_PROBLEM DETAILS_:
Give the data below again exactly as written, without its pictures.

#####

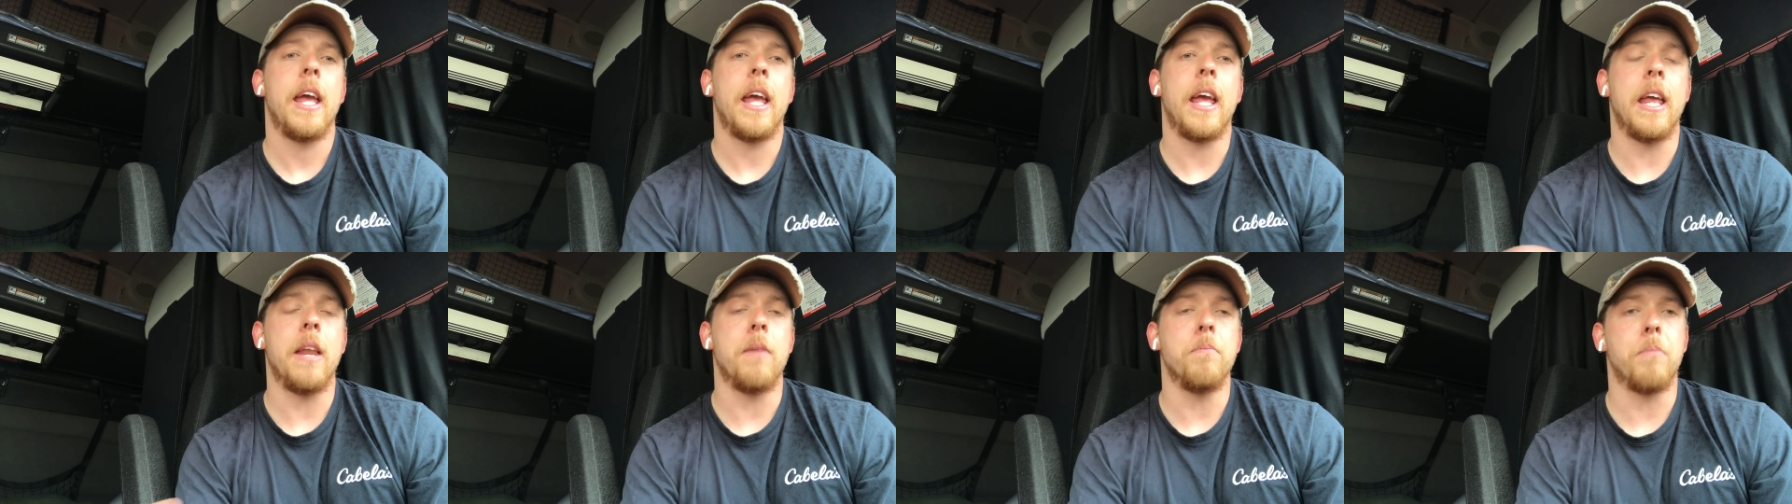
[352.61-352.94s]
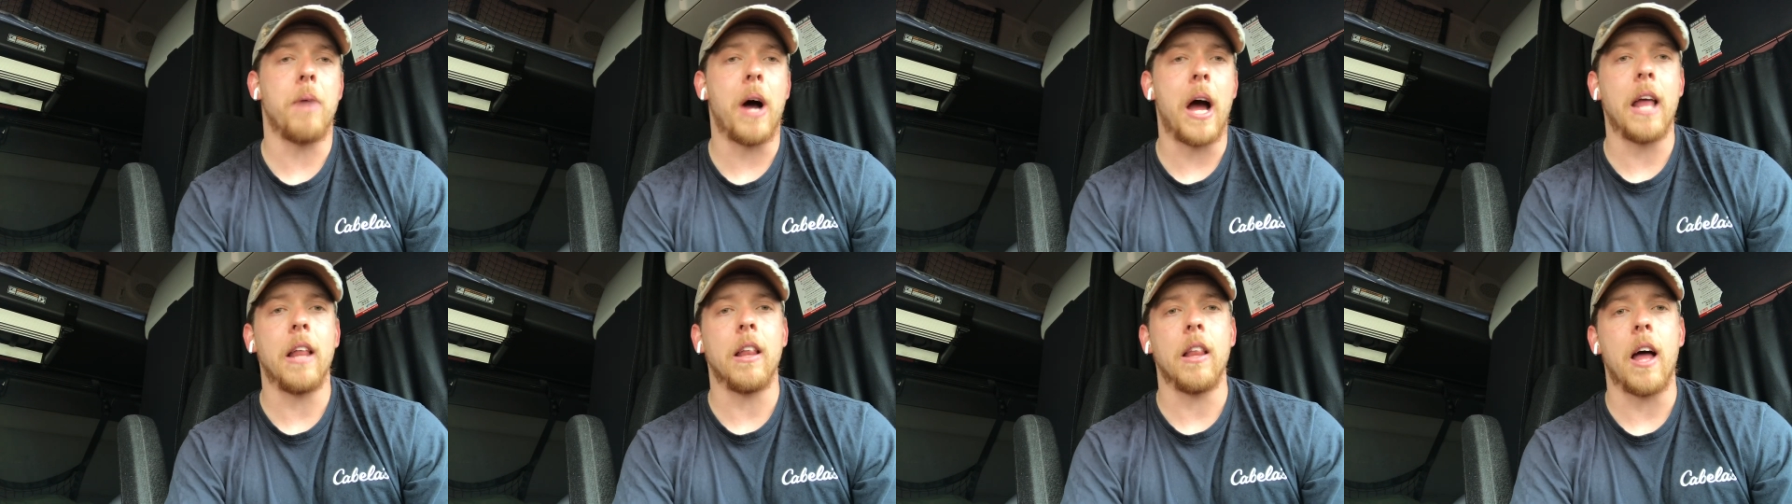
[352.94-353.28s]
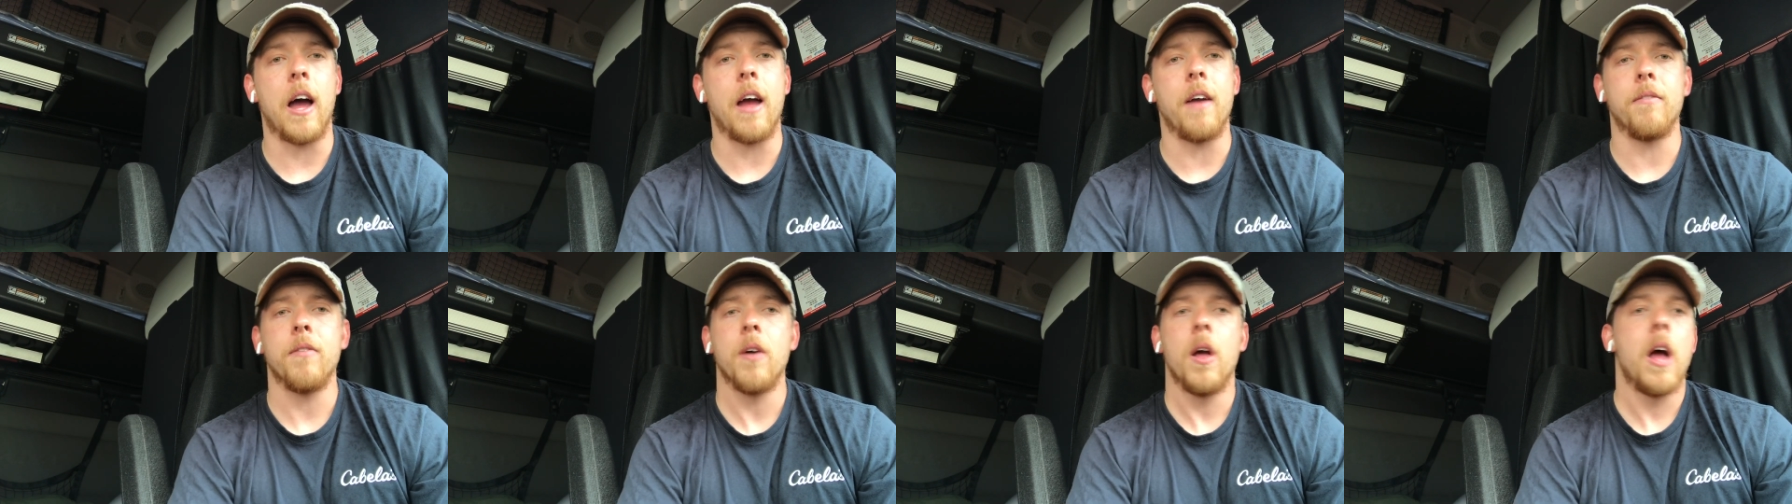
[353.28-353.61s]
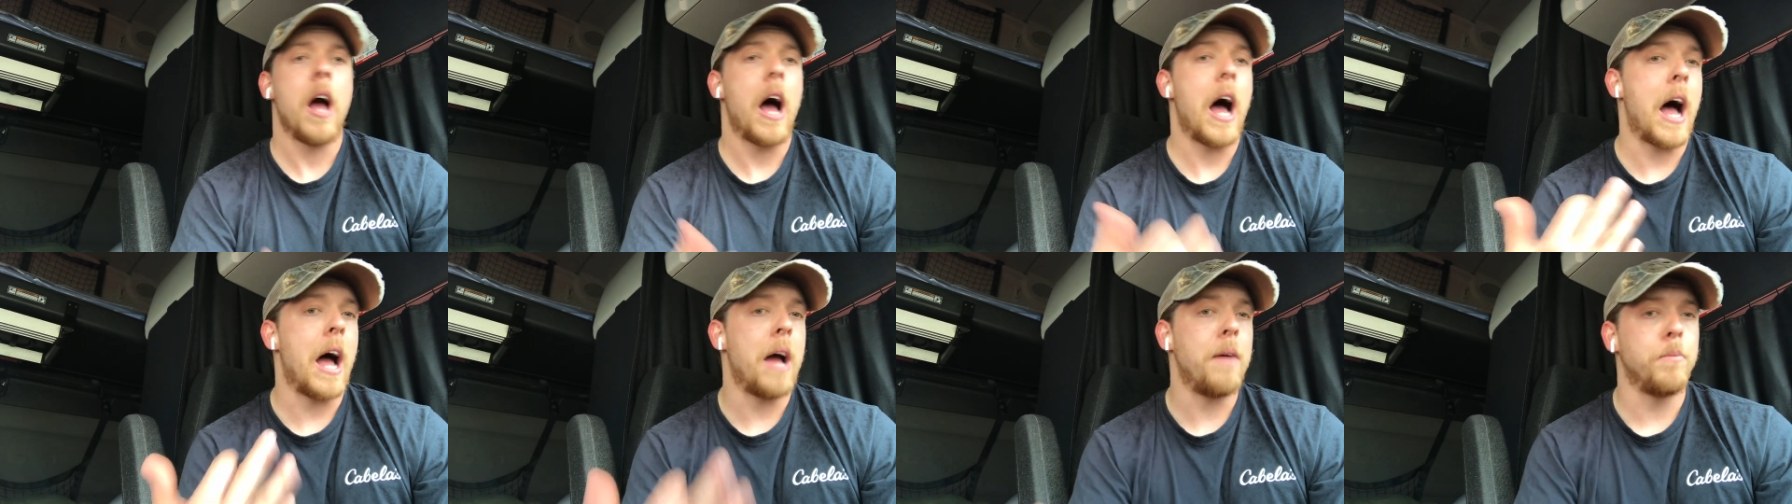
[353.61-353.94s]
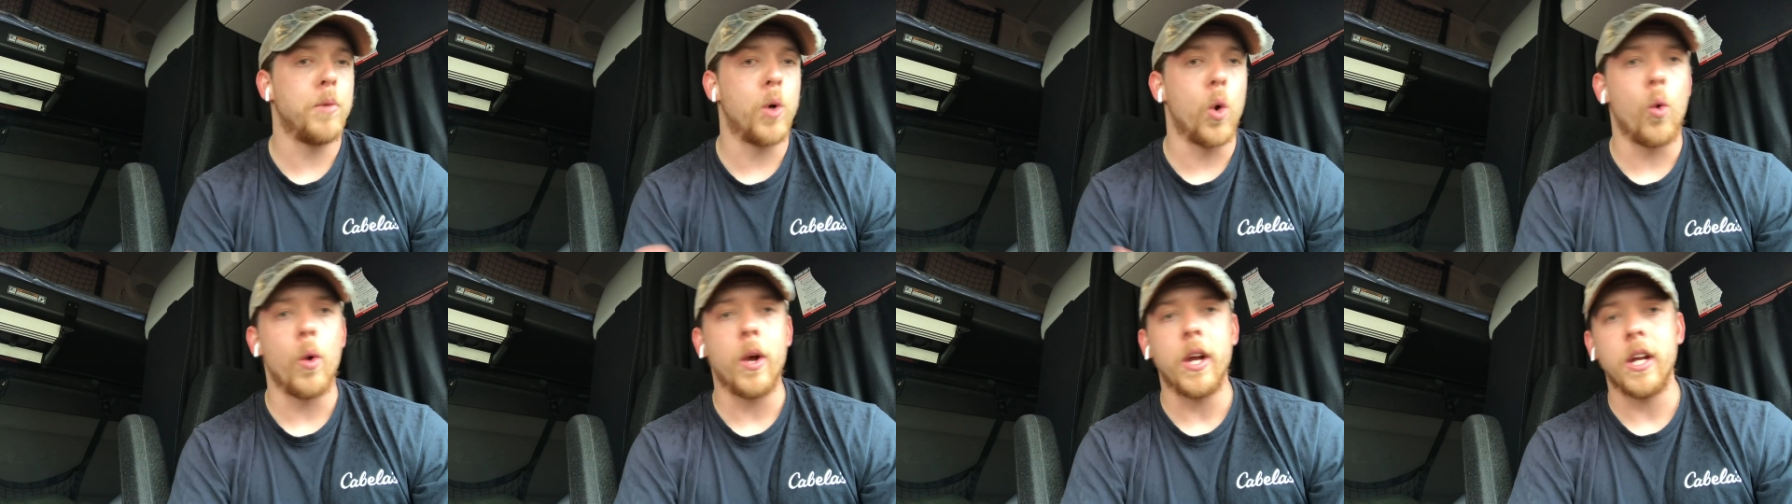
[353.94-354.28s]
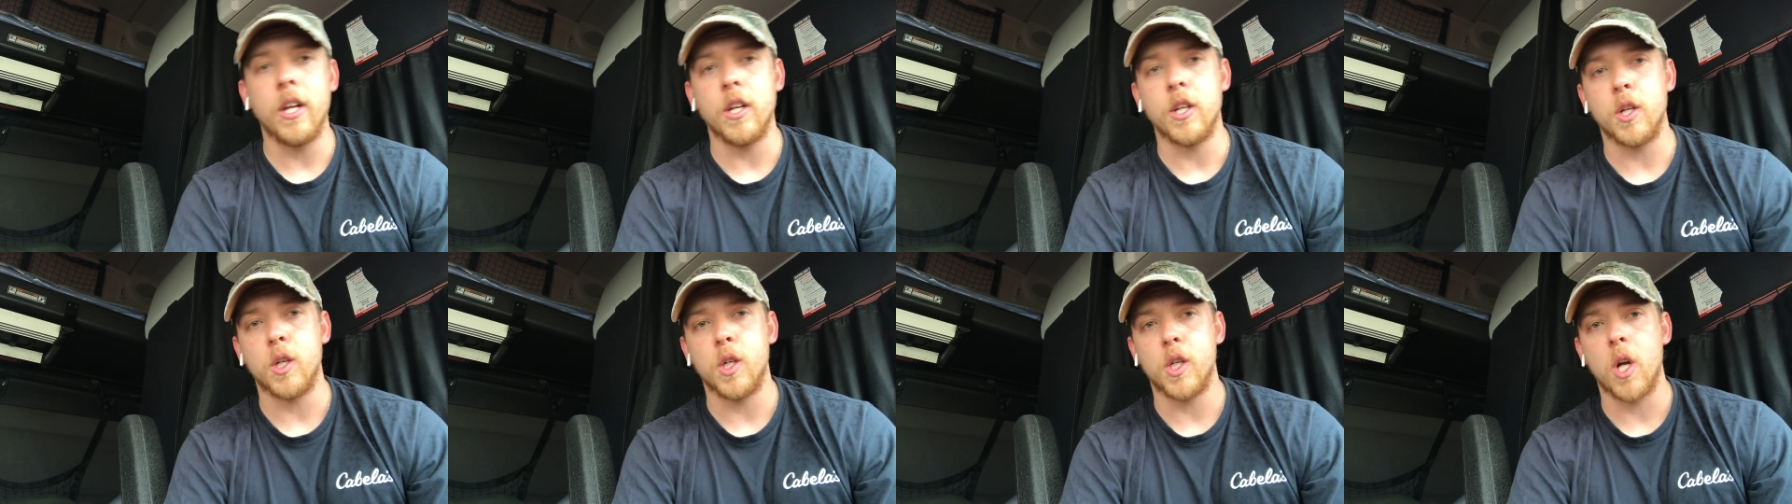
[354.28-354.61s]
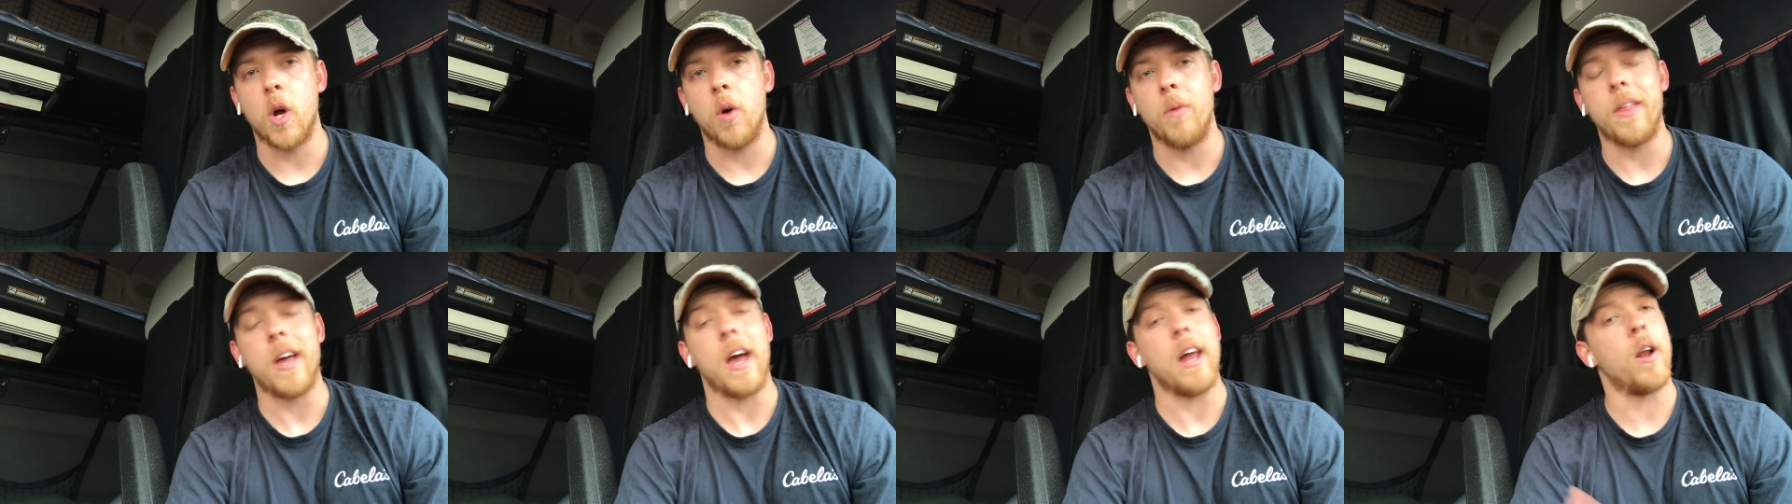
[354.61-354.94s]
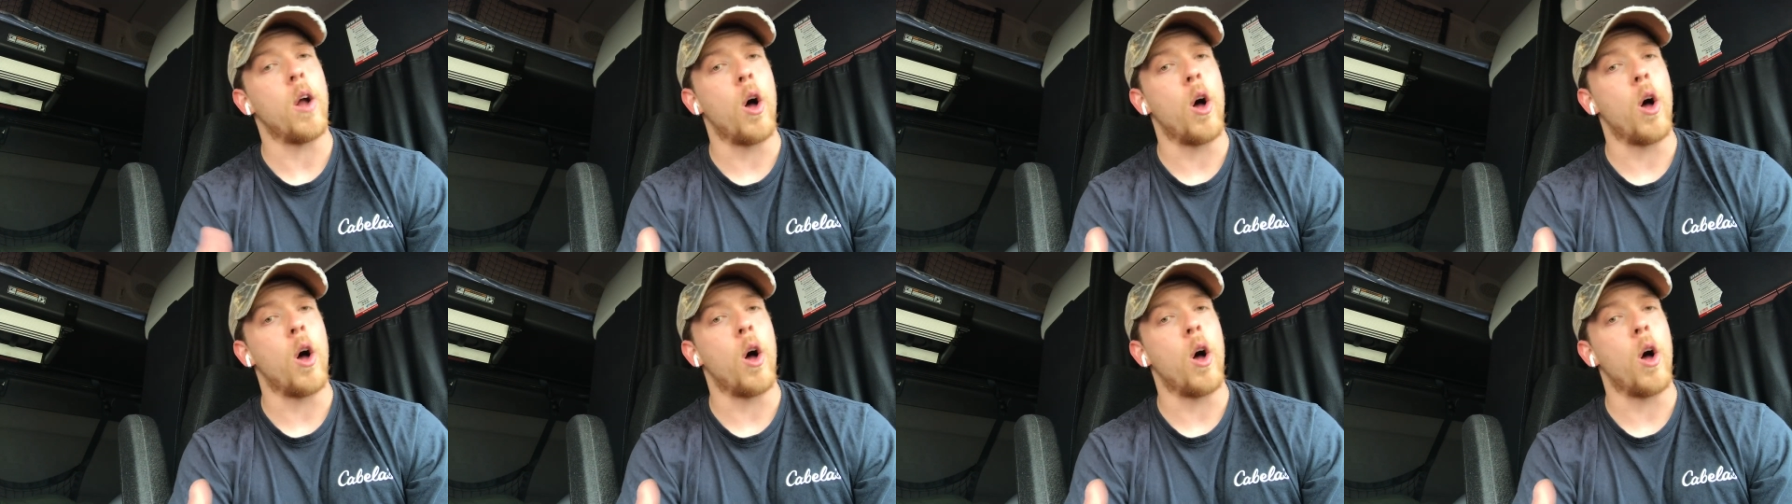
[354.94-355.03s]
in my life, I'm going to show that.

#####

_SOLUTION TO THE PROBLEM_:
[352.61-352.94s]
[352.94-353.28s]
[353.28-353.61s]
[353.61-353.94s]
[353.94-354.28s]
[354.28-354.61s]
[354.61-354.94s]
[354.94-355.03s]
in my life, I'm going to show that.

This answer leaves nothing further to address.